In mice, both okra extract and its flavonoids quercetin and rutin prevented the brain damage caused by a drug (dexamethasone) and the resulting cognitive impairment .

Some genes increase the risk of Alzheimer’s disease (hemochromatosis gene). In a cell-based study, okra increased beneficial antioxidants in cells with this gene (decreased reactive oxygen species (ROS) and tau phosphorylation), which may protect against disease .

Sun Damage

In a human cellular study, okra reduced sun damage (reduced UV-B-induced cell death and breakdown) .

Limitations and Caveats

Research on okra in humans has been limited to ornamental okra, and may not extend to other varieties. Most potential benefits have only been tested in animals and cells. The effects of dietary okra may not be the same in humans.

Side Effects & Precautions

Okra is safe in typical food amounts and at high doses in animals .

However, it reduced sexual function in animal studies and resulted in increased body weight.

In male rats, okra increased some hormones (testosterone, luteinizing hormone, and follicle-stimulating hormone), and reduced male fertility .

Effects on sexual function in male animals included :

  • Reduced testicle weight and function
  • Reduced sperm count and movement

Men trying to have children should consult taking okra with their doctors.

Okra may cause an allergic reaction during harvest (contact dermatitis) .

Drug Interactions

Do not eat okra at the same time of day that you take metformin pills (used for treating diabetes), as it can reduce the absorption of this medication .

Using Okra

You may eat okra or take supplements if you and your doctor determine that it could be appropriate for your health condition. Remember that taking okra should never be done in place of what your doctor recommends or prescribes.


Because okra is not approved by the FDA for any conditions, there is no official dose. Users and supplement manufacturers have established unofficial doses based on trial and error.

Supplemental doses of 400 mg okra capsules are available. It is also sold as okra pepsin E3.

For kidney disease, doses of 2.5 g, 3x/day of ornamental okra were standard .

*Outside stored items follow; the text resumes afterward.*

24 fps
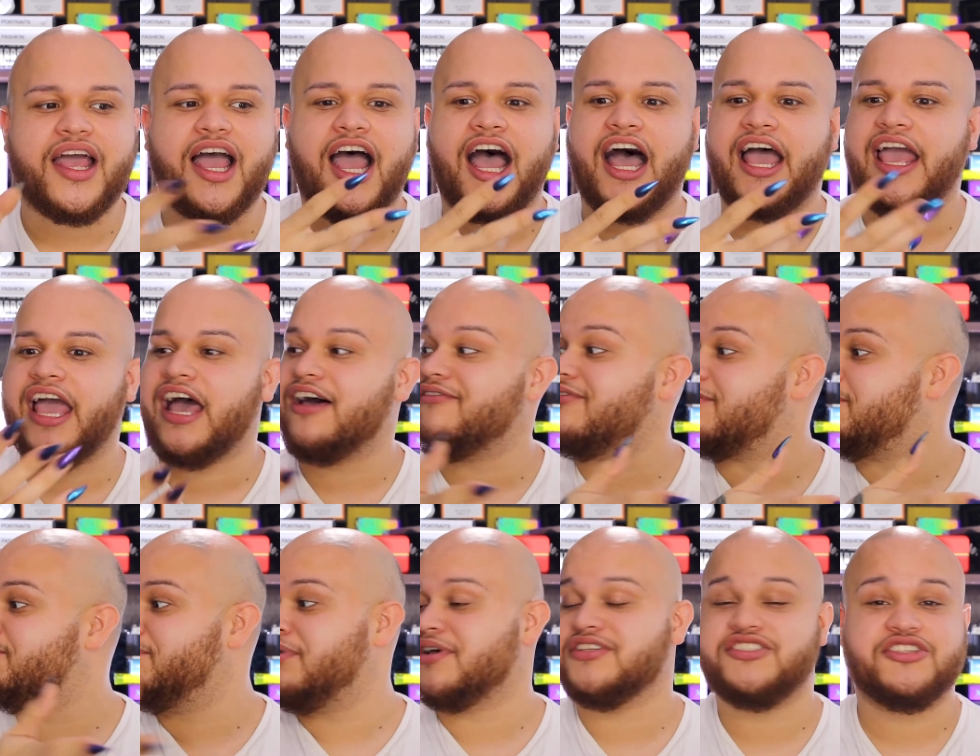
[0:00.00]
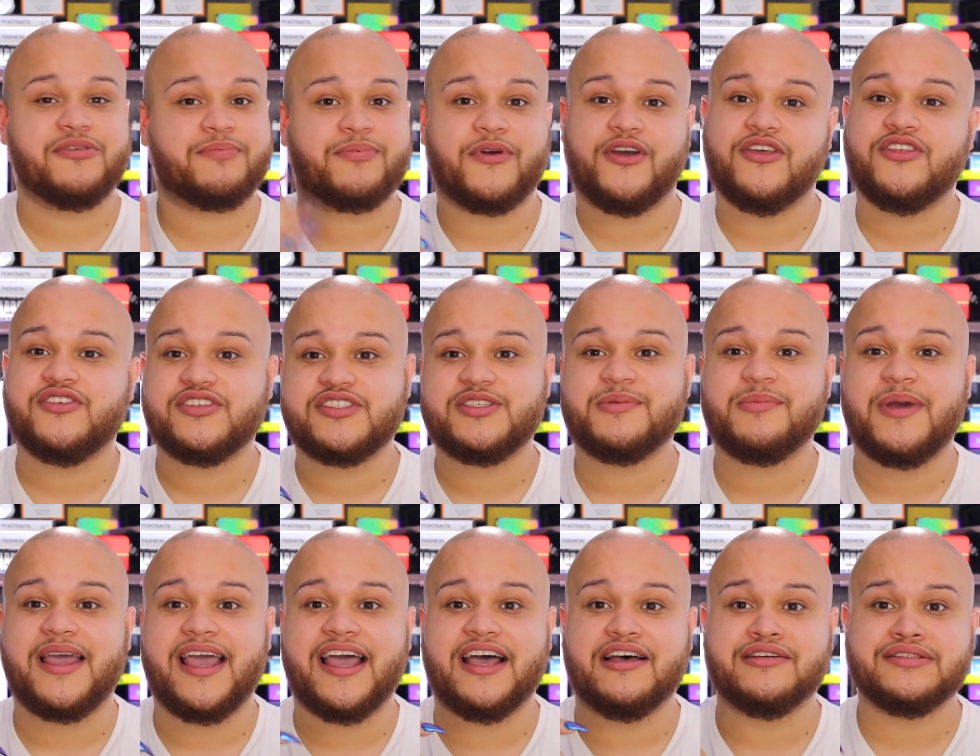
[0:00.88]
I have a bunch of products in
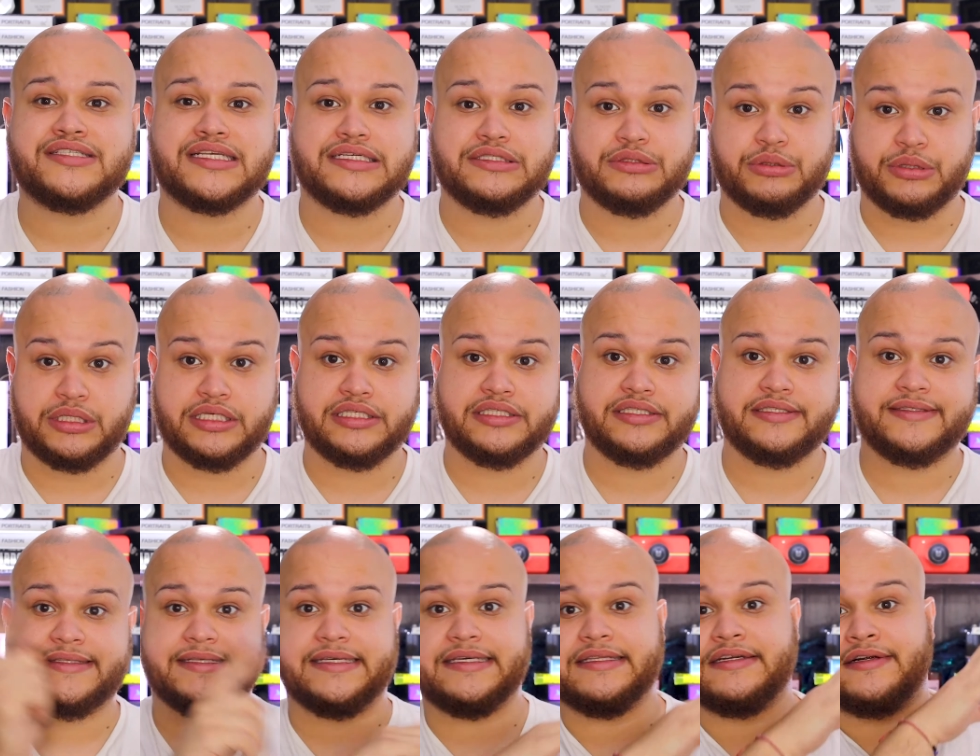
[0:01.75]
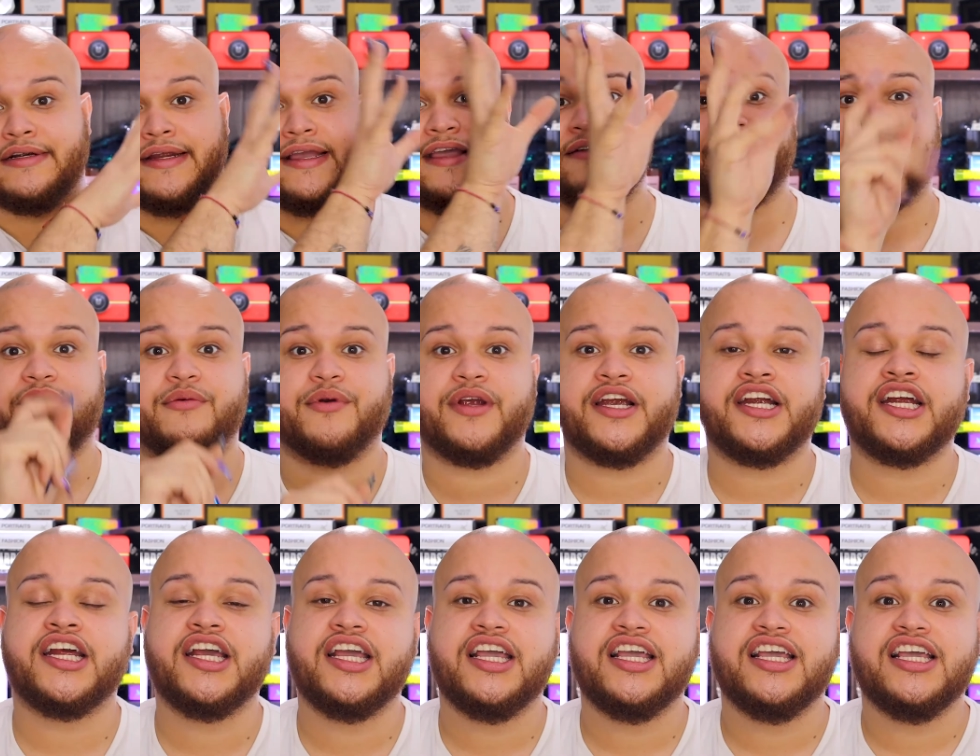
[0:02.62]
my house as you can see they're
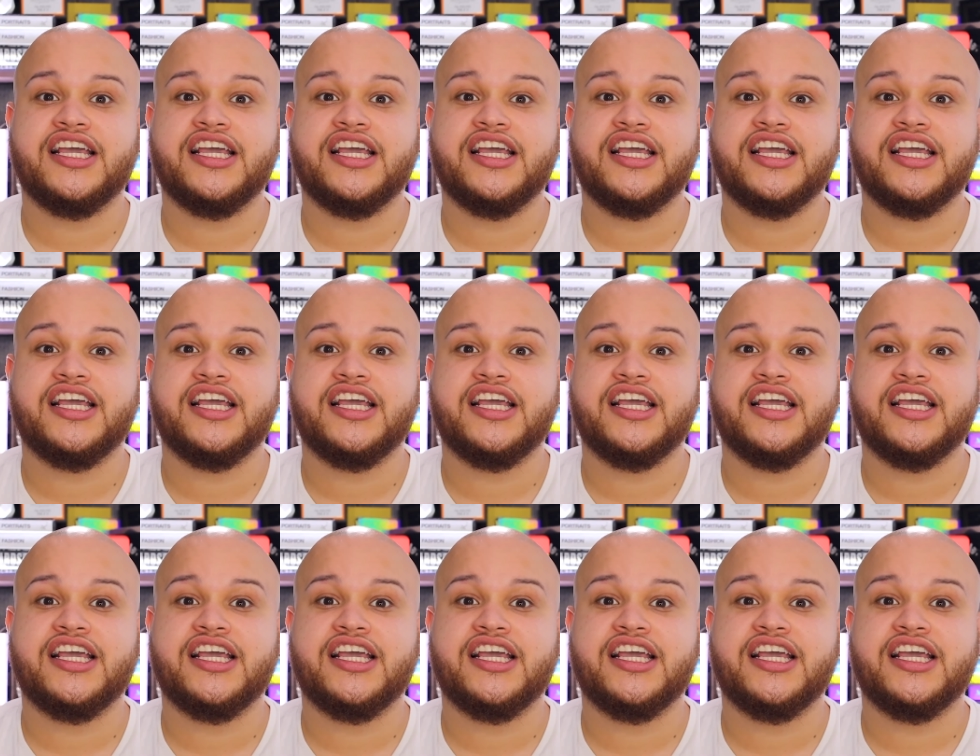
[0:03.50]
everywhere.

Okra is eaten in typical food amounts.

User Experiences

The opinions expressed in this section are solely those of okra users, who may or may not have medical or scientific training. Their reviews do not represent the opinions of SelfDecode. SelfDecode does not endorse any specific product, service, or treatment.

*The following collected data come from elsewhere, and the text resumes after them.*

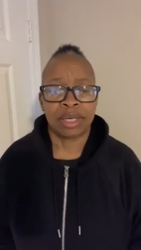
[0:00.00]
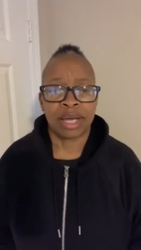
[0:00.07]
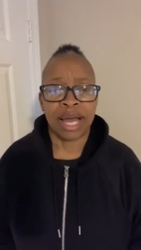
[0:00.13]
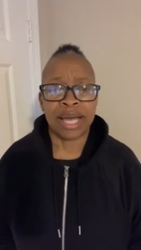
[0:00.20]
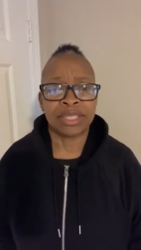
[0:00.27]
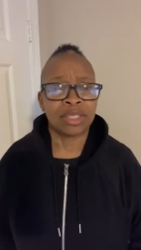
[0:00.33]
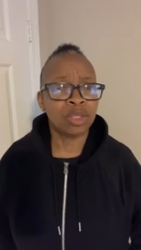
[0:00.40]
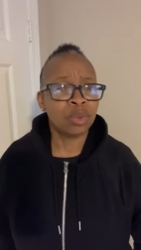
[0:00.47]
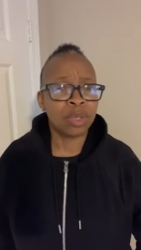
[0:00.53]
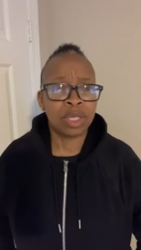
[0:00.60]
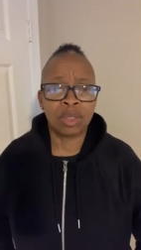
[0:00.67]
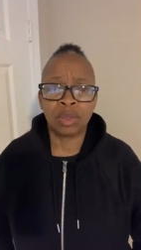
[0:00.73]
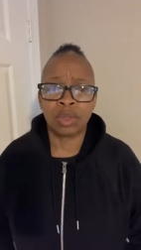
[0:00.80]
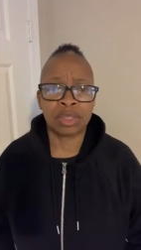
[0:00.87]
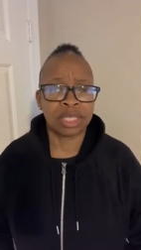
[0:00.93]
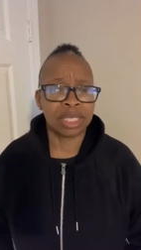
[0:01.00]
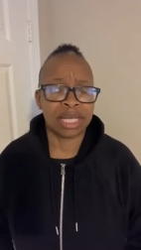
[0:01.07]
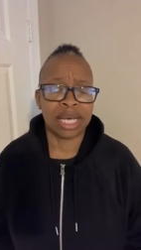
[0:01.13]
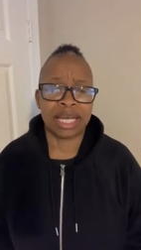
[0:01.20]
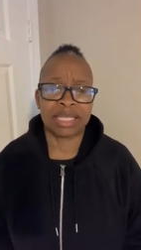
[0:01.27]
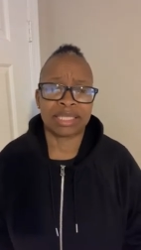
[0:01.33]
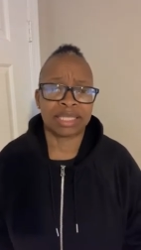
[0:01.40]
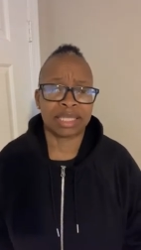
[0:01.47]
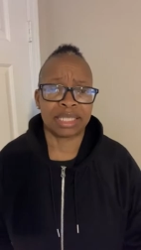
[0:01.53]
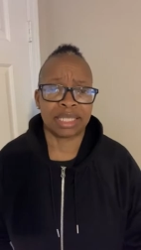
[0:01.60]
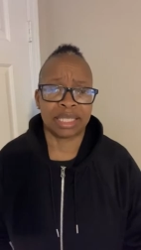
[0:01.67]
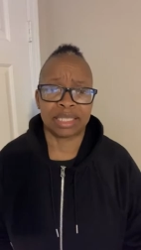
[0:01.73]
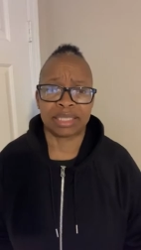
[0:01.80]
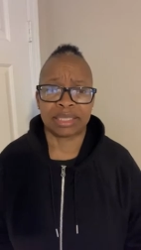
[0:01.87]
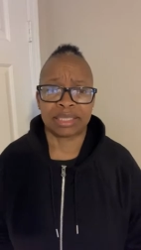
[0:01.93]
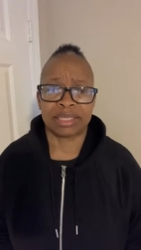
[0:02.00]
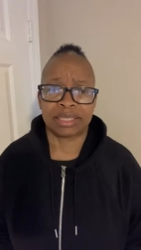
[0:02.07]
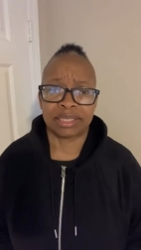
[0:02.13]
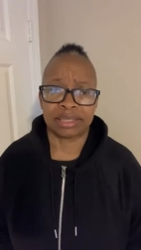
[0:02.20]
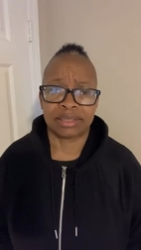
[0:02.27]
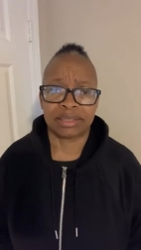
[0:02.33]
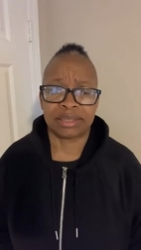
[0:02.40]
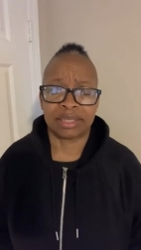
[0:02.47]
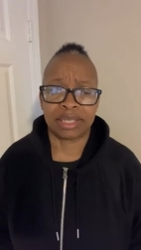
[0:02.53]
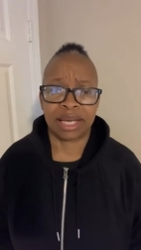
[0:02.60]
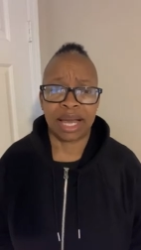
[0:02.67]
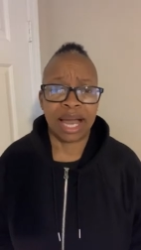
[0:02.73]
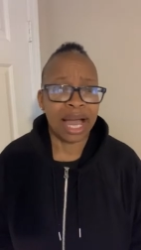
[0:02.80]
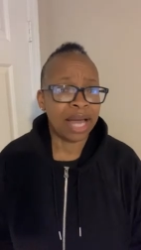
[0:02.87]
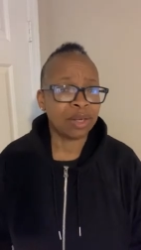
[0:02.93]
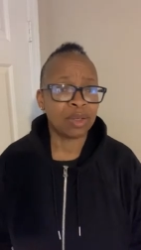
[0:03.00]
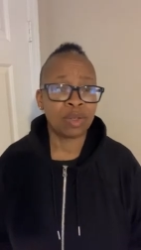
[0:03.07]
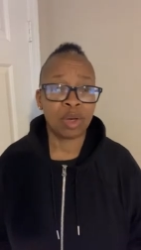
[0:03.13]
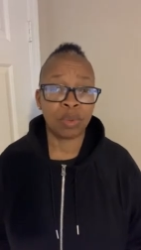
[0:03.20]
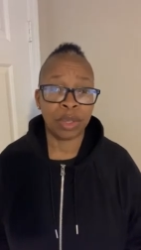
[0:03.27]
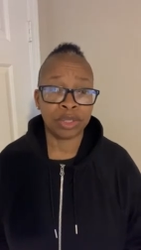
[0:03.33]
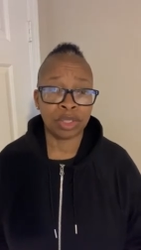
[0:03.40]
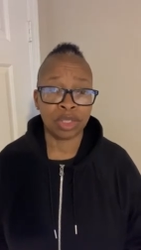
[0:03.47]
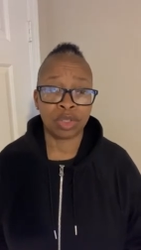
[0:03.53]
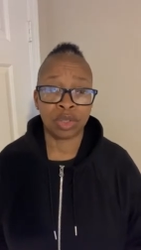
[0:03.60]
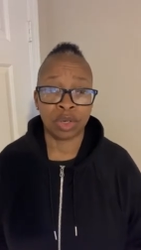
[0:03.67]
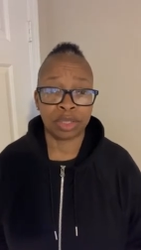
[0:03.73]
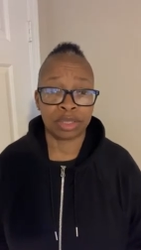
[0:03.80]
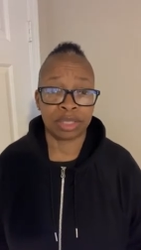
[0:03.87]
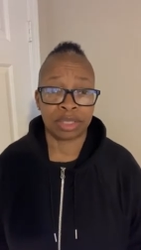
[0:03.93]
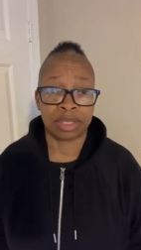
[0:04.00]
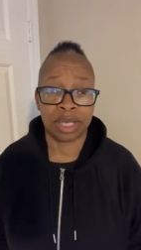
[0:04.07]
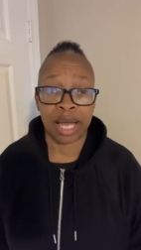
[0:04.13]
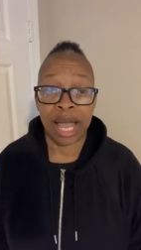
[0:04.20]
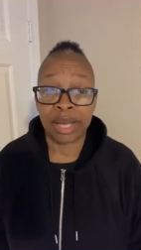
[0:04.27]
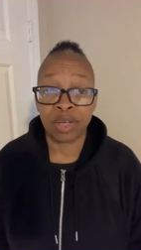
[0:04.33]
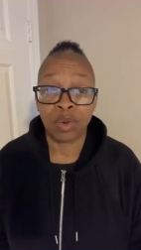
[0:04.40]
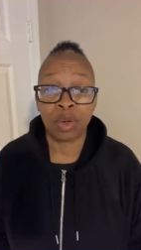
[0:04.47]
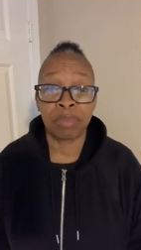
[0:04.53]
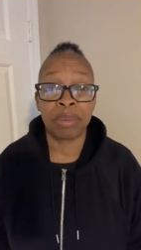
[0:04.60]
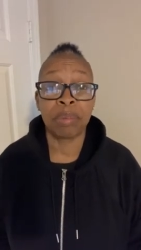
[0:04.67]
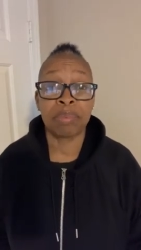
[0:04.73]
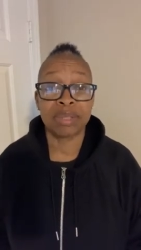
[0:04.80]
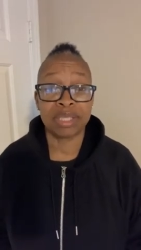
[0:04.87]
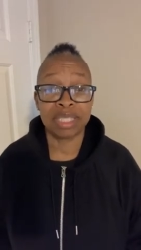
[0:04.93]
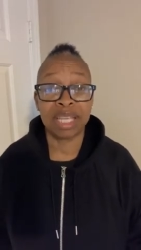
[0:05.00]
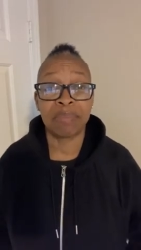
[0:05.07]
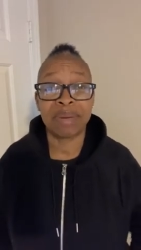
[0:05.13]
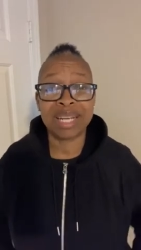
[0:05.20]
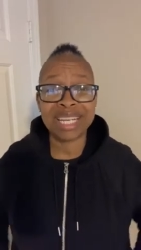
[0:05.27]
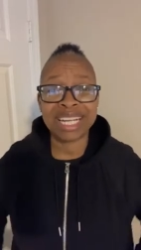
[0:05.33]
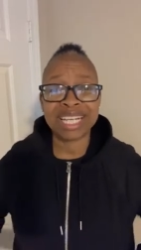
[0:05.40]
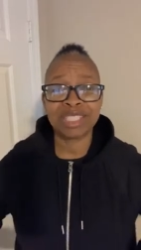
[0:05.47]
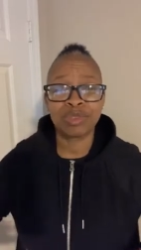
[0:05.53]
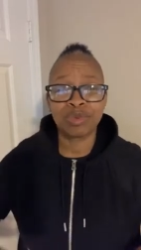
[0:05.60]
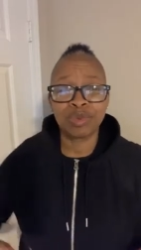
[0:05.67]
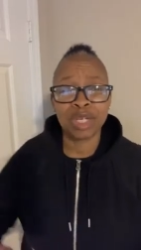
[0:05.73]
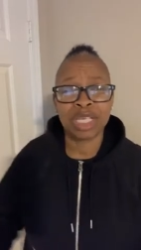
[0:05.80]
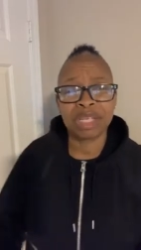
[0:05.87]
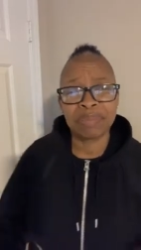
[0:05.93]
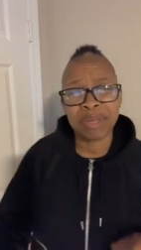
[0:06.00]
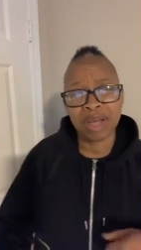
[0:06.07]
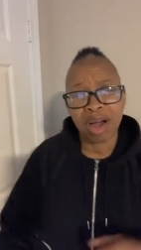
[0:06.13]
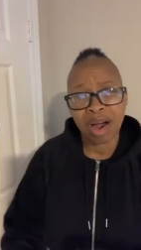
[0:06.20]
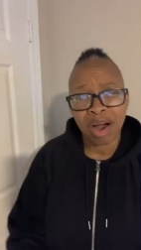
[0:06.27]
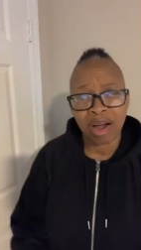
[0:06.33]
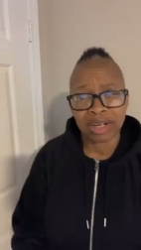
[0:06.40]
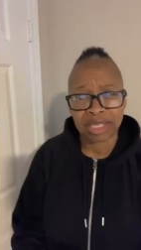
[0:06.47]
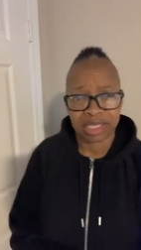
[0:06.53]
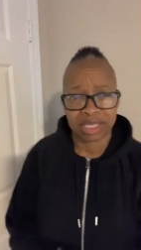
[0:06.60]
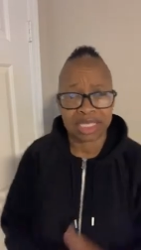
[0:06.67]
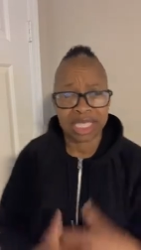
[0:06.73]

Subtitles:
And you alone can answer that. I don't know what your choices are. I know what people say, but let's really be honest.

Do not consider user experiences as medical advice. Never delay or disregard seeking professional medical advice from your doctor or other qualified healthcare providers because of something you have read on SelfDecode. We understand that reading individual, real-life experiences can be a helpful resource, but it is never a substitute for professional medical advice, diagnosis, or treatment from a qualified healthcare provider.

Users taking supplemental okra claim that it helped coat their stomach and improve digestion. Some people also gave it to their pets for digestive health.

Some users disliked the slimy texture of okra; cooking it quickly or incorporating it into soups reduces the undesirable texture according to some.